We drove home and I sat down at the kitchen table, work laptop in front of me but no work getting done. I found myself staring at the bright screen, gradually became blurrier. It happened. I cried. Just gentle, quiet, this-is-how-it-has-to-be tears. But tears nonetheless.
I sat and listened to the house. There were no Magna-Tile mansions being built. I heard no LEGO cars being broken out of frustration. I was able to think for longer than 30 seconds without someone saying, “What are we doing next, mama?” I walked to the bathroom without him wondering where I was going (it was always just the bathroom…but he also always had to know. Also I think he liked being able to follow up his question with “number one or number two?” and giggle because he’s…well, he’s 5). No snacks were being pulled out of the cupboards. No musicals were being played on Alexa. No Wild Kratts were on TV. No messes were being made.
Life just changed. Just like that. It just happened.
And in that moment, I love-hated it. I hate-loved it. It was the most bittersweet feeling and it tore my heart the tiniest bit while simultaneously I was making a mental list of what I could now potentially accomplish without all the noise, chatter, and bathroom inquiries.
It’s got to be normal, this feeling. He was our last to send off, but I clearly remember dropping my firstborn off – sobbing like only a sleep-deprived mother can – when another dad candidly tapped my arm and told me, “It gets easier.” So today, after waving goodbye to our baby, I turned to pay that forward to a mom who was me eight years ago, crying quietly above her mask. “It gets easier,” I said, smiling under mine.
I walked back to the car, emotional yet together, and drove back to the most silent of houses.

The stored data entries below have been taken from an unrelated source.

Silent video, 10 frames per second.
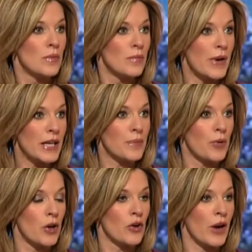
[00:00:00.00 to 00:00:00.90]
make
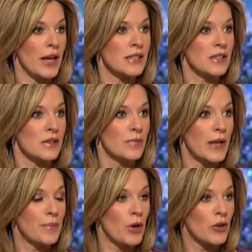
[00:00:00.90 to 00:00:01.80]
progress,
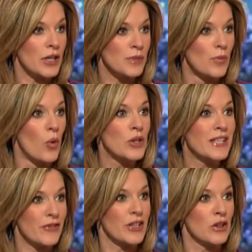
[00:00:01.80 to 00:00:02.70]
make progress more
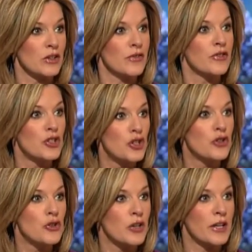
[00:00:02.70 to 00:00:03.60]
difficult for
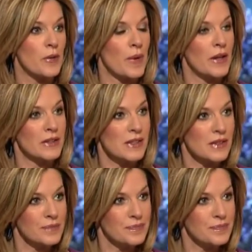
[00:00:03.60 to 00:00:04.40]
new nuclear plants?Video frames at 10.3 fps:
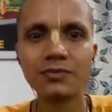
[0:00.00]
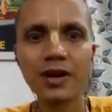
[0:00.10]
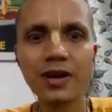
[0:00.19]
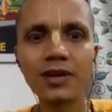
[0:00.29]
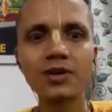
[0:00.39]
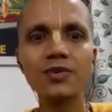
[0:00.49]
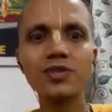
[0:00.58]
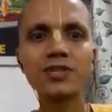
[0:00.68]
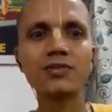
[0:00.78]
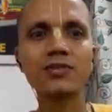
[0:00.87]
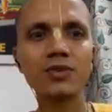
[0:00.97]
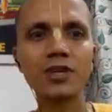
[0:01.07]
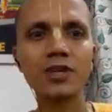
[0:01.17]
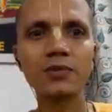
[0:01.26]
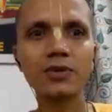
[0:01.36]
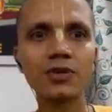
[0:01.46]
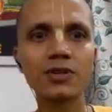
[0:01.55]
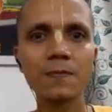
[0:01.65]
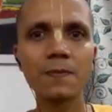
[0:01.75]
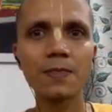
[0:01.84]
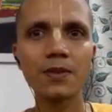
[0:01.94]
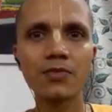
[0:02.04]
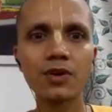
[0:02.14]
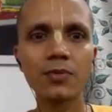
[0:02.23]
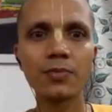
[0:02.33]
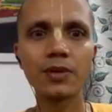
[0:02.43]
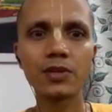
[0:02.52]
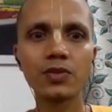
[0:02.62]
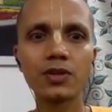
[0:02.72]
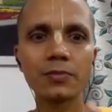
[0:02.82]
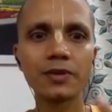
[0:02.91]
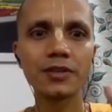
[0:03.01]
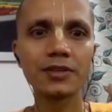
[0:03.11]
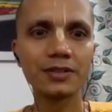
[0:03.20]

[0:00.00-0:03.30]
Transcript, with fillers: variety of vegetarian food can be cooked from milk you can make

We go through the motions a lot in life. We do it because we are on the defense or we are too hurried or we don’t know how else to handle a situation. This morning we found our matching shoe, we took our photos, we cut crust off our sandwiches. But we made time to hug and say I love you. We will run through the motions until the day we die, but it’s that last part – that emotional element – that’s what we carry with us when the house falls quiet. When we have time to finally sit and just be.
Life is going to continue to just happen. This won’t be the last time I will combat these feelings. So, I let it all happen. And it happened exactly the way it was supposed to. And that, my friends, is precisely how life was built to operate. It happens. We feel the feelings. Then we smile, because we did it.